Bartholomew and Michael left the conclave, Bartholomew silently pondering the problem of Rougham, and walked to the King’s Mill. It was working hard, and its great wheel creaked and thumped in a steady, endless rhythm as the strong current forced it round. The water downstream was frothy and brown, where silt and muck had been churned up. Bartholomew glanced upstream, to where Mortimer’s Mill stood silent and still.

Michael knocked at the door of the King’s Mill, but it was a pointless exercise given the thundering groans from the machinery inside.

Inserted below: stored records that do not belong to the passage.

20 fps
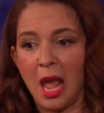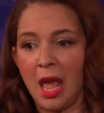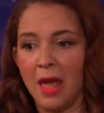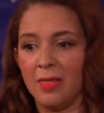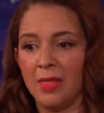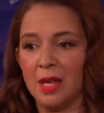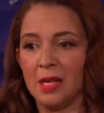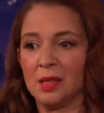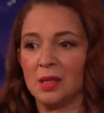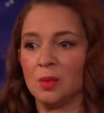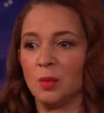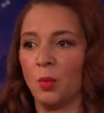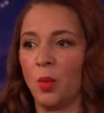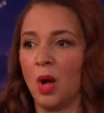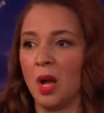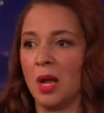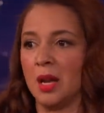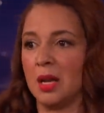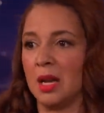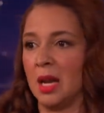And this
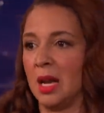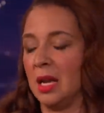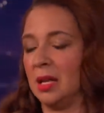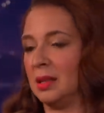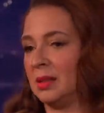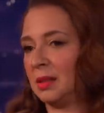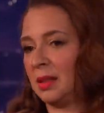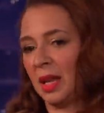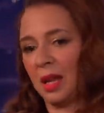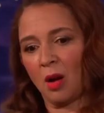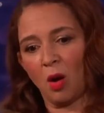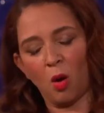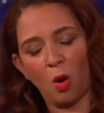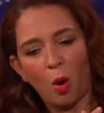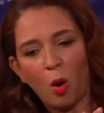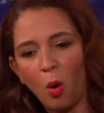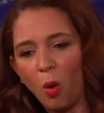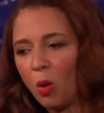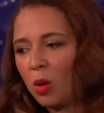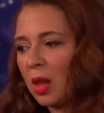one is like a
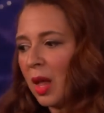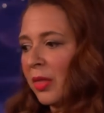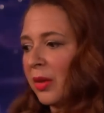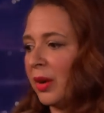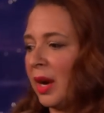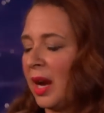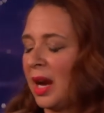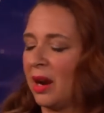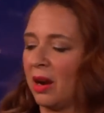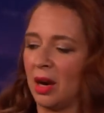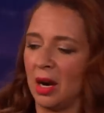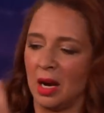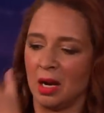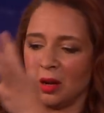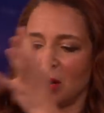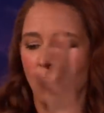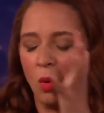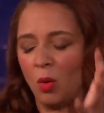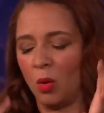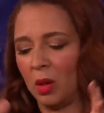whole other era
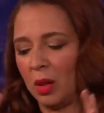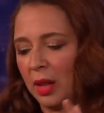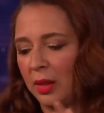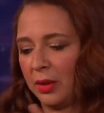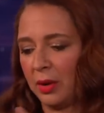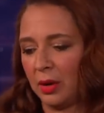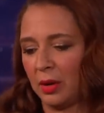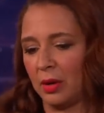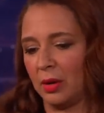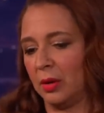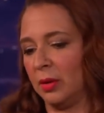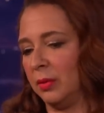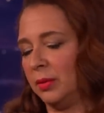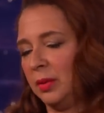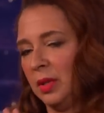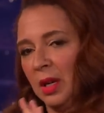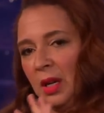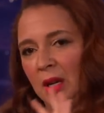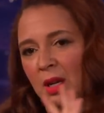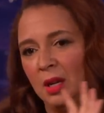and a whole
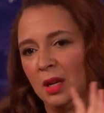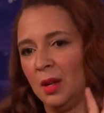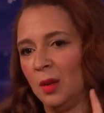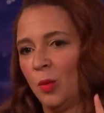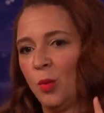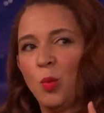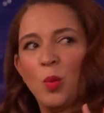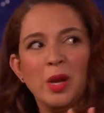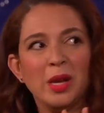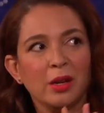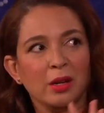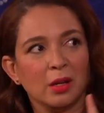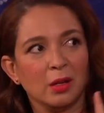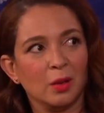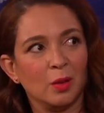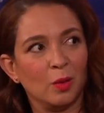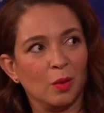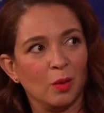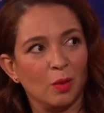other weird,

They entered and weaved around apprentices struggling under grain sacks, some being carried to storage bins for later milling and some for immediate grinding. The air was full of chaff and dust, and it caught in Bartholomew’s throat. Michael began to sneeze.

The noise increased as they made their way closer to the wheel. Rye was being poured into a hopper with a tapering ‘shoe’ that allowed its contents to trickle on to the millstones, where it was ground into flour. Bartholomew had heard that the rod – which connected the shoe to the hopper and rattled to shake the grain on to the stones – was called a ‘damsel’, because it was never silent when the mill was working. It was certainly not silent now, and he resisted the urge to place his hands over his ears.